ACTIVITY
Copy the records that follow exactly as written, but not their pictures.

THE RECORDS
------
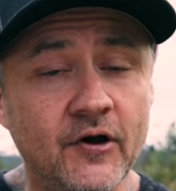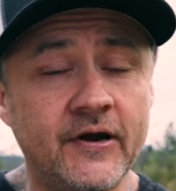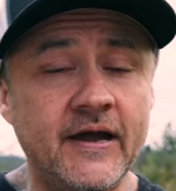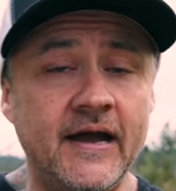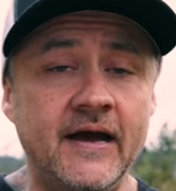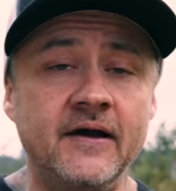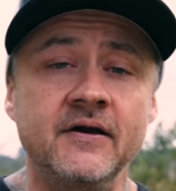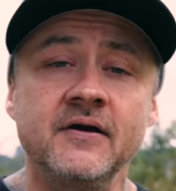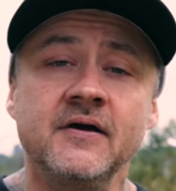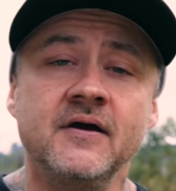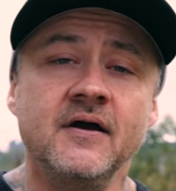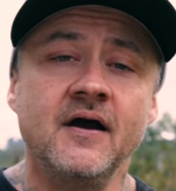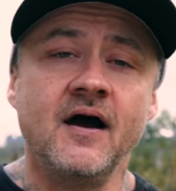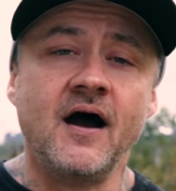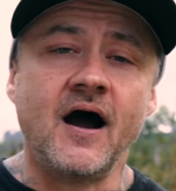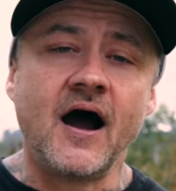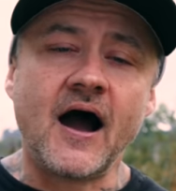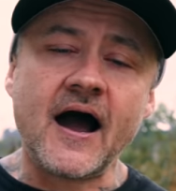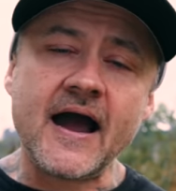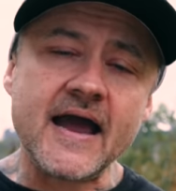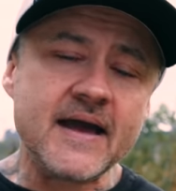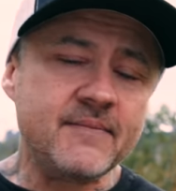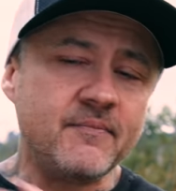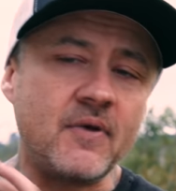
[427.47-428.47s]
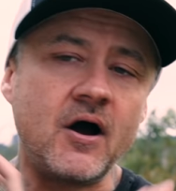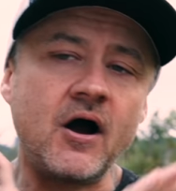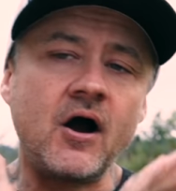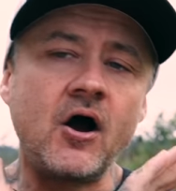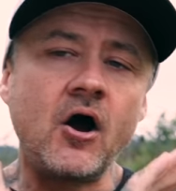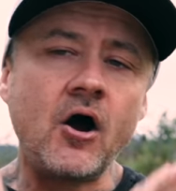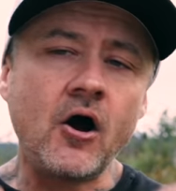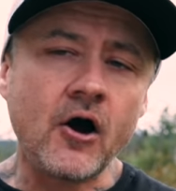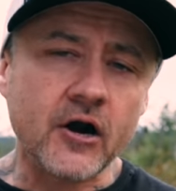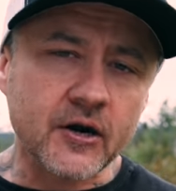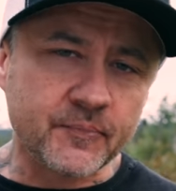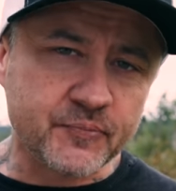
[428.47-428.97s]
Okay, I am
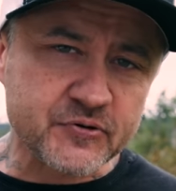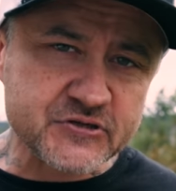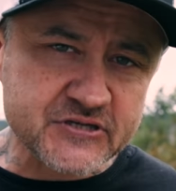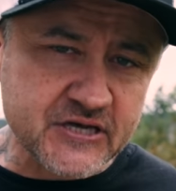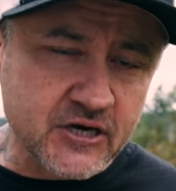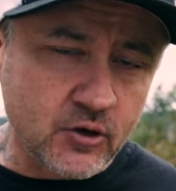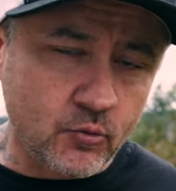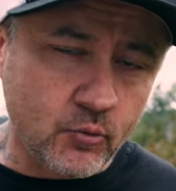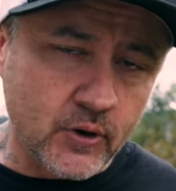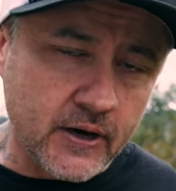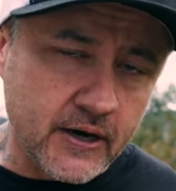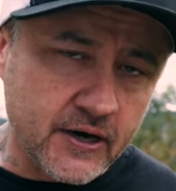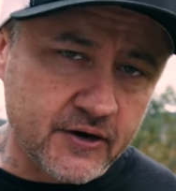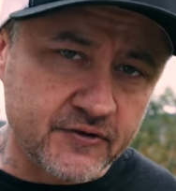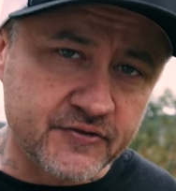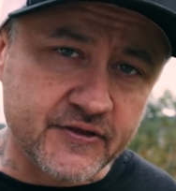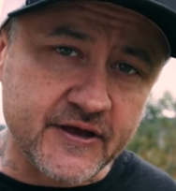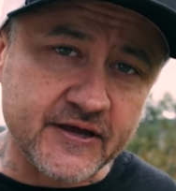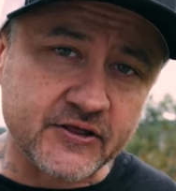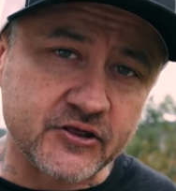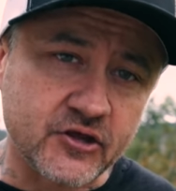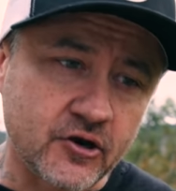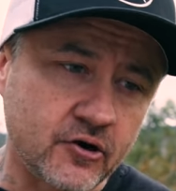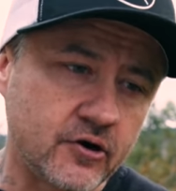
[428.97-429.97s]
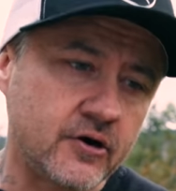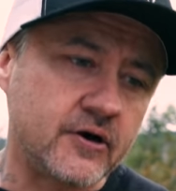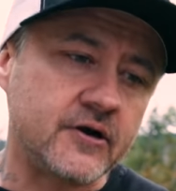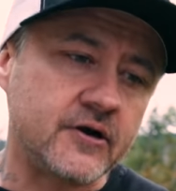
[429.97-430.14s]
100% aware that there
------
PROBLEM SOLUTION
[427.47-428.47s]
[428.47-428.97s]
Okay, I am
[428.97-429.97s]
[429.97-430.14s]
100% aware that there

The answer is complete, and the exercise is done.